Dataset entries
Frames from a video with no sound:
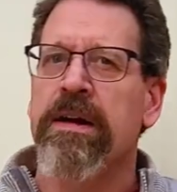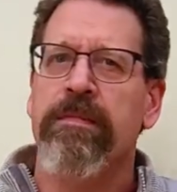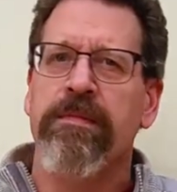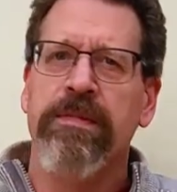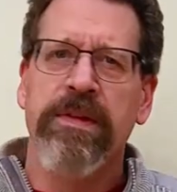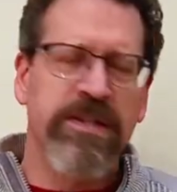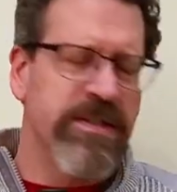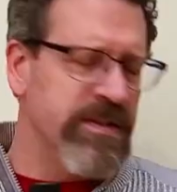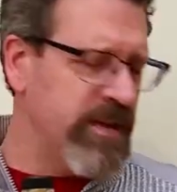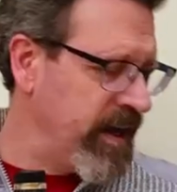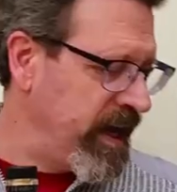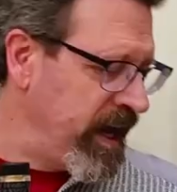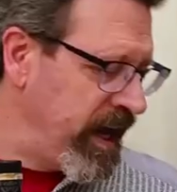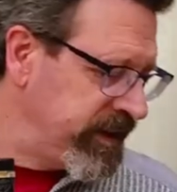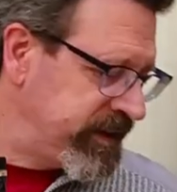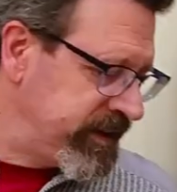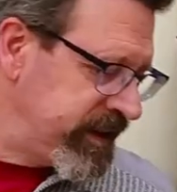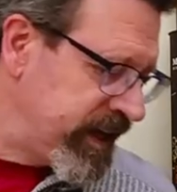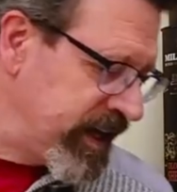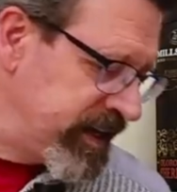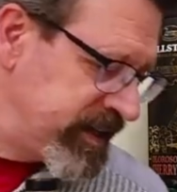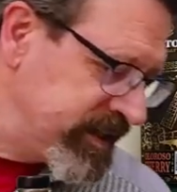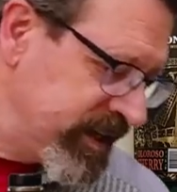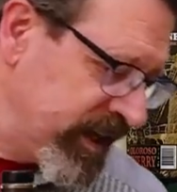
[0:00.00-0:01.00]
These are the eight
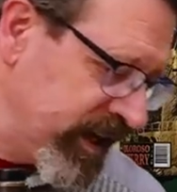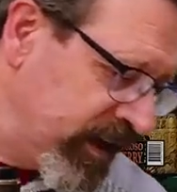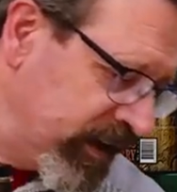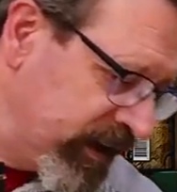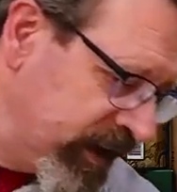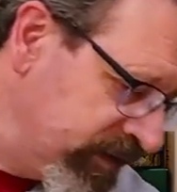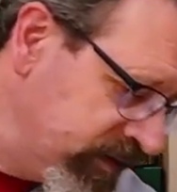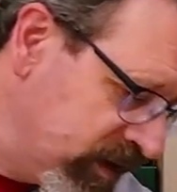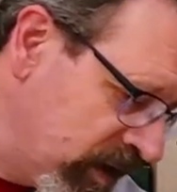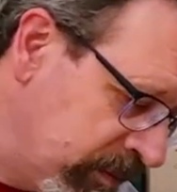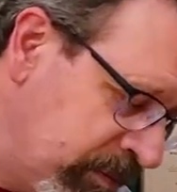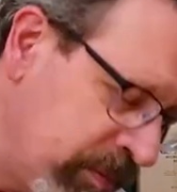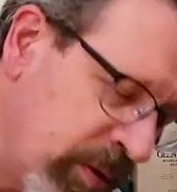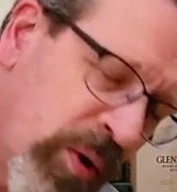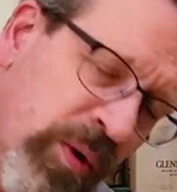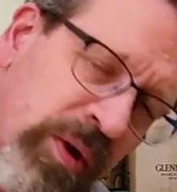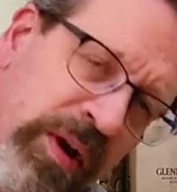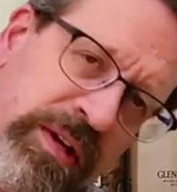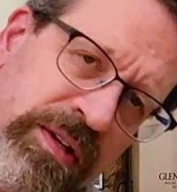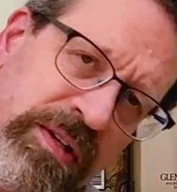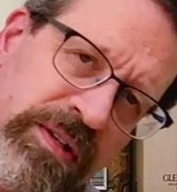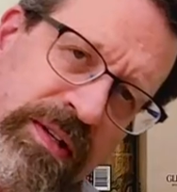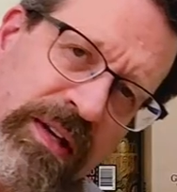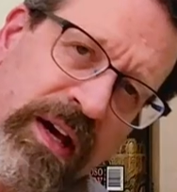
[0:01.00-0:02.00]
that I said. I'll give you a
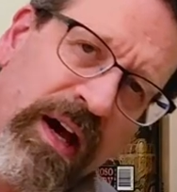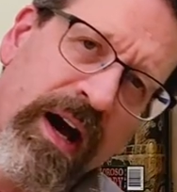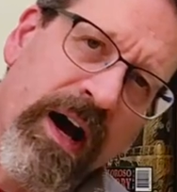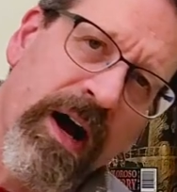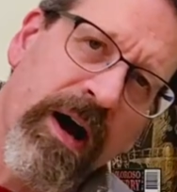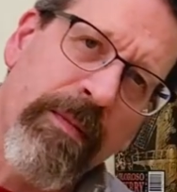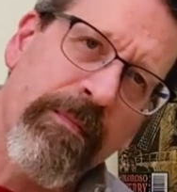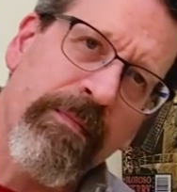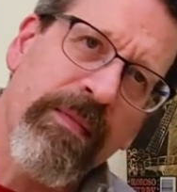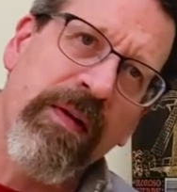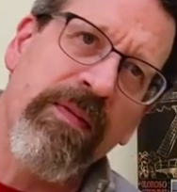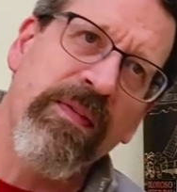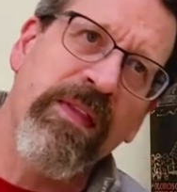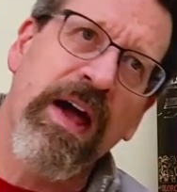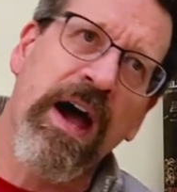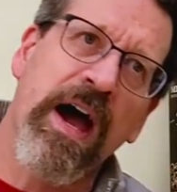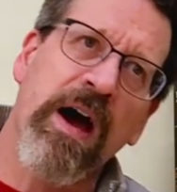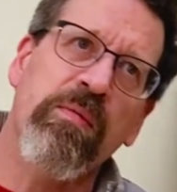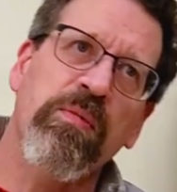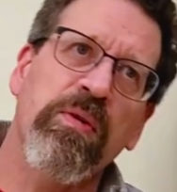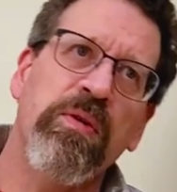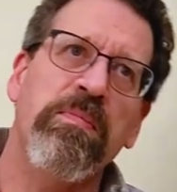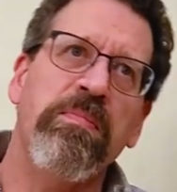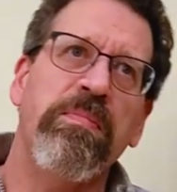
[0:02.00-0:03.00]
bonus, and
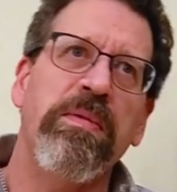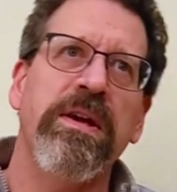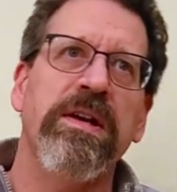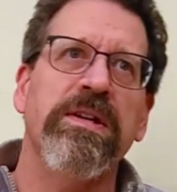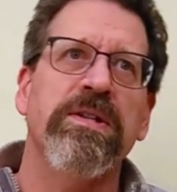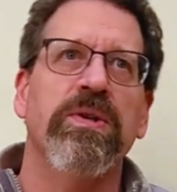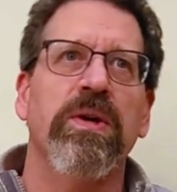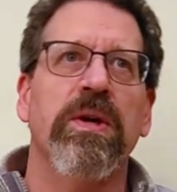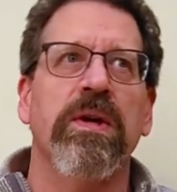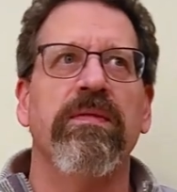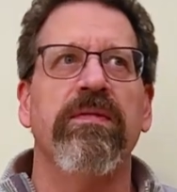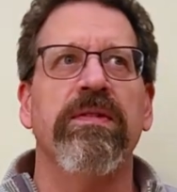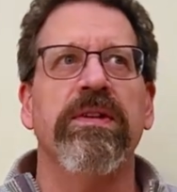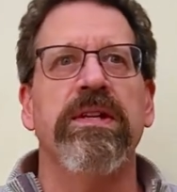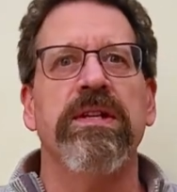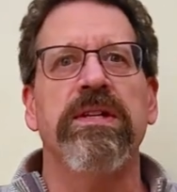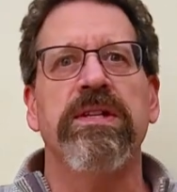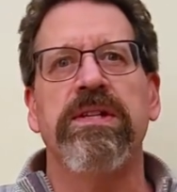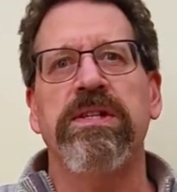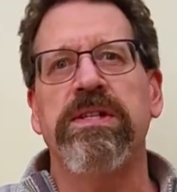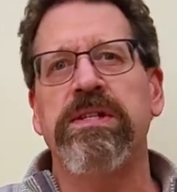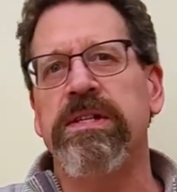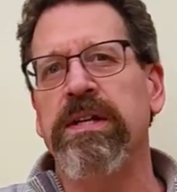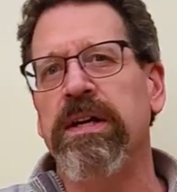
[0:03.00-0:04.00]
that would be sort of a
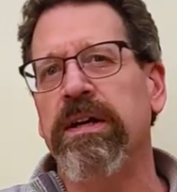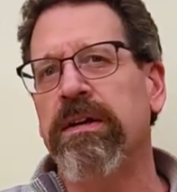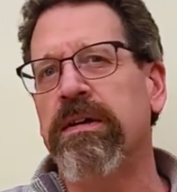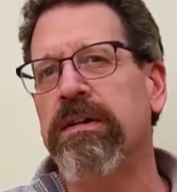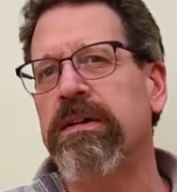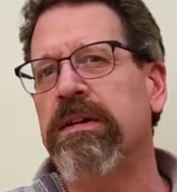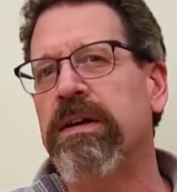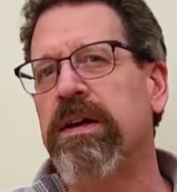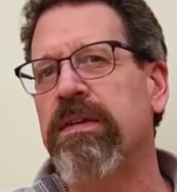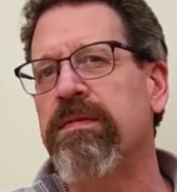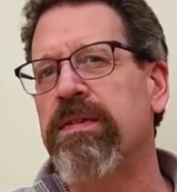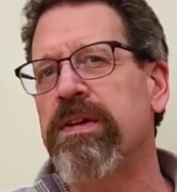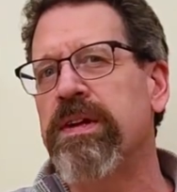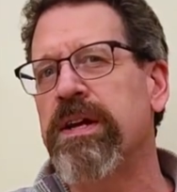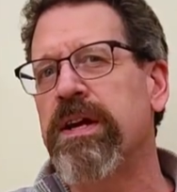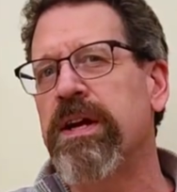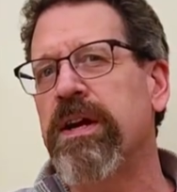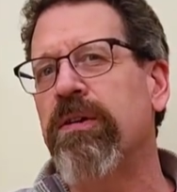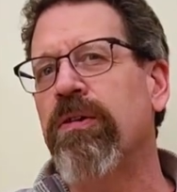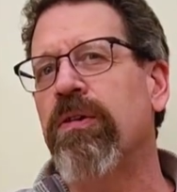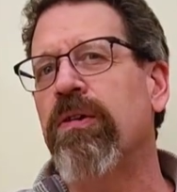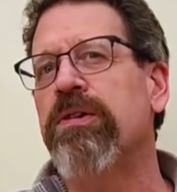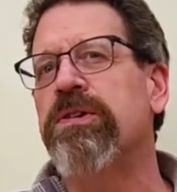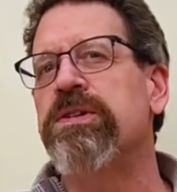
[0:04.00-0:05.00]
distiller of the
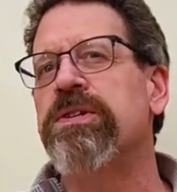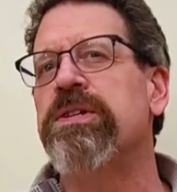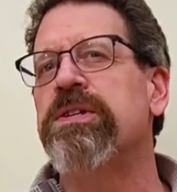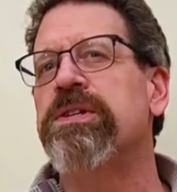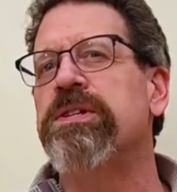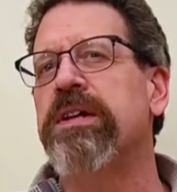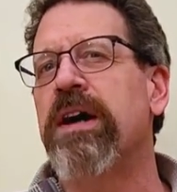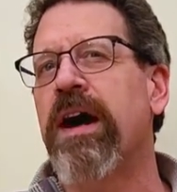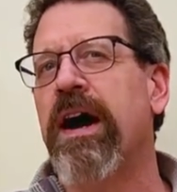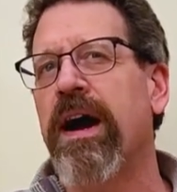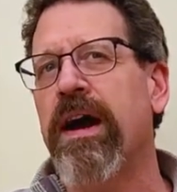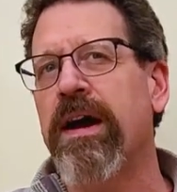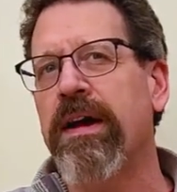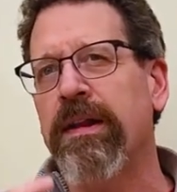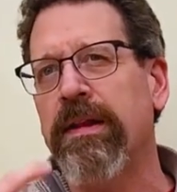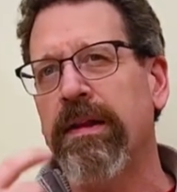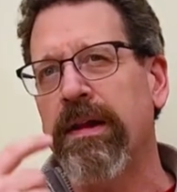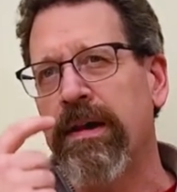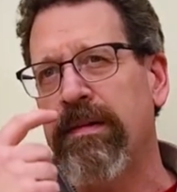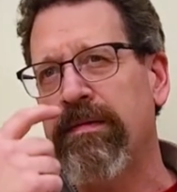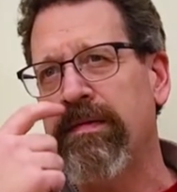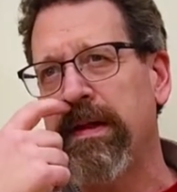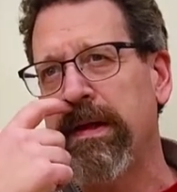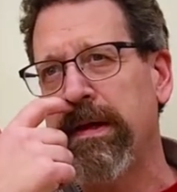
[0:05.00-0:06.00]
year or a style
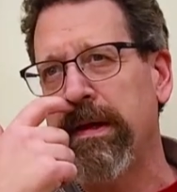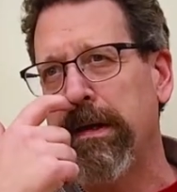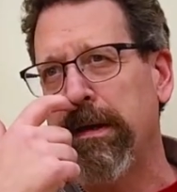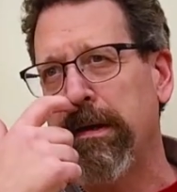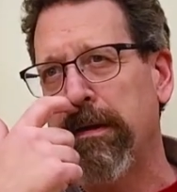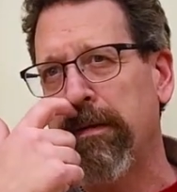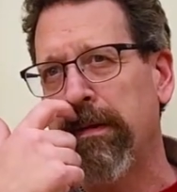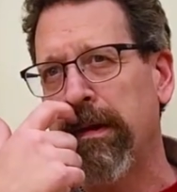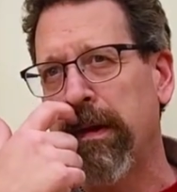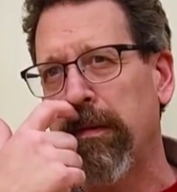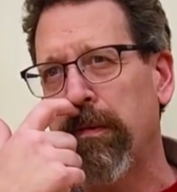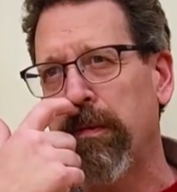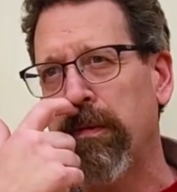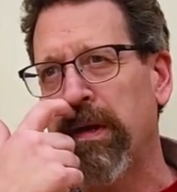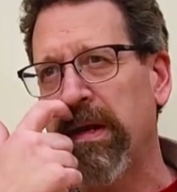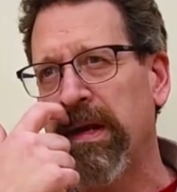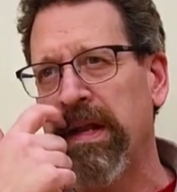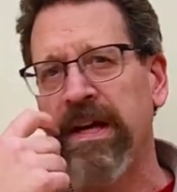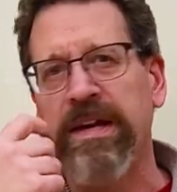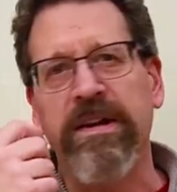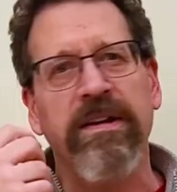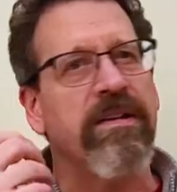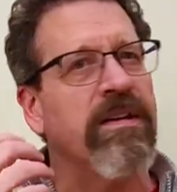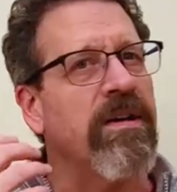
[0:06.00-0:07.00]
of the year that
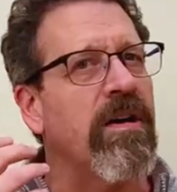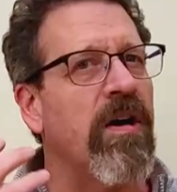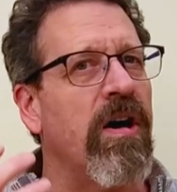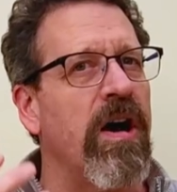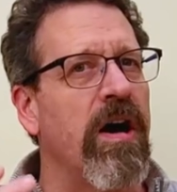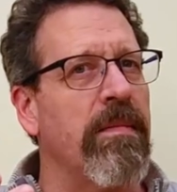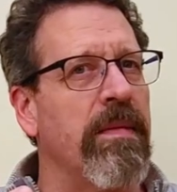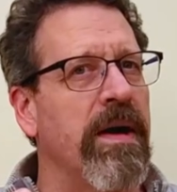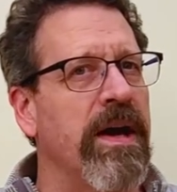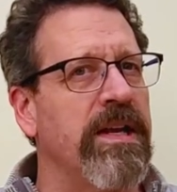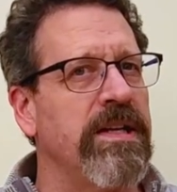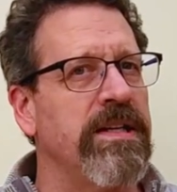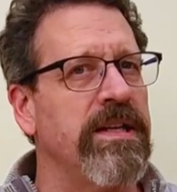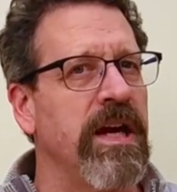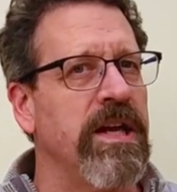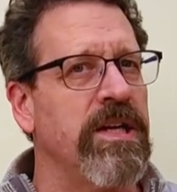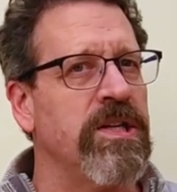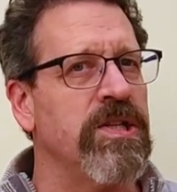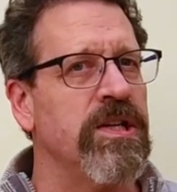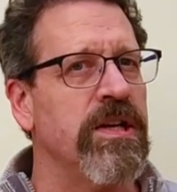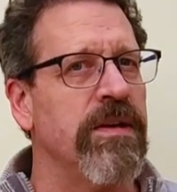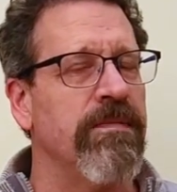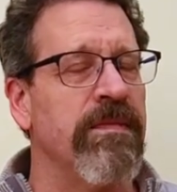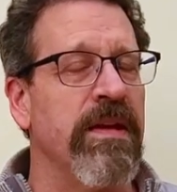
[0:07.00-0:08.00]
really caught my
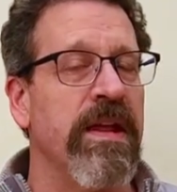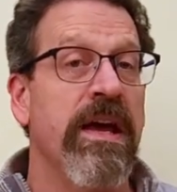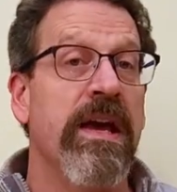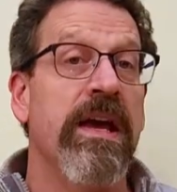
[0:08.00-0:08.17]
attention.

Exercise aim |
With the pictures left out, copy exactly the lines above from the line containing "[0:03.00-0:04.00]" through the last line of the entries.

Task solution |
[0:03.00-0:04.00]
that would be sort of a
[0:04.00-0:05.00]
distiller of the
[0:05.00-0:06.00]
year or a style
[0:06.00-0:07.00]
of the year that
[0:07.00-0:08.00]
really caught my
[0:08.00-0:08.17]
attention.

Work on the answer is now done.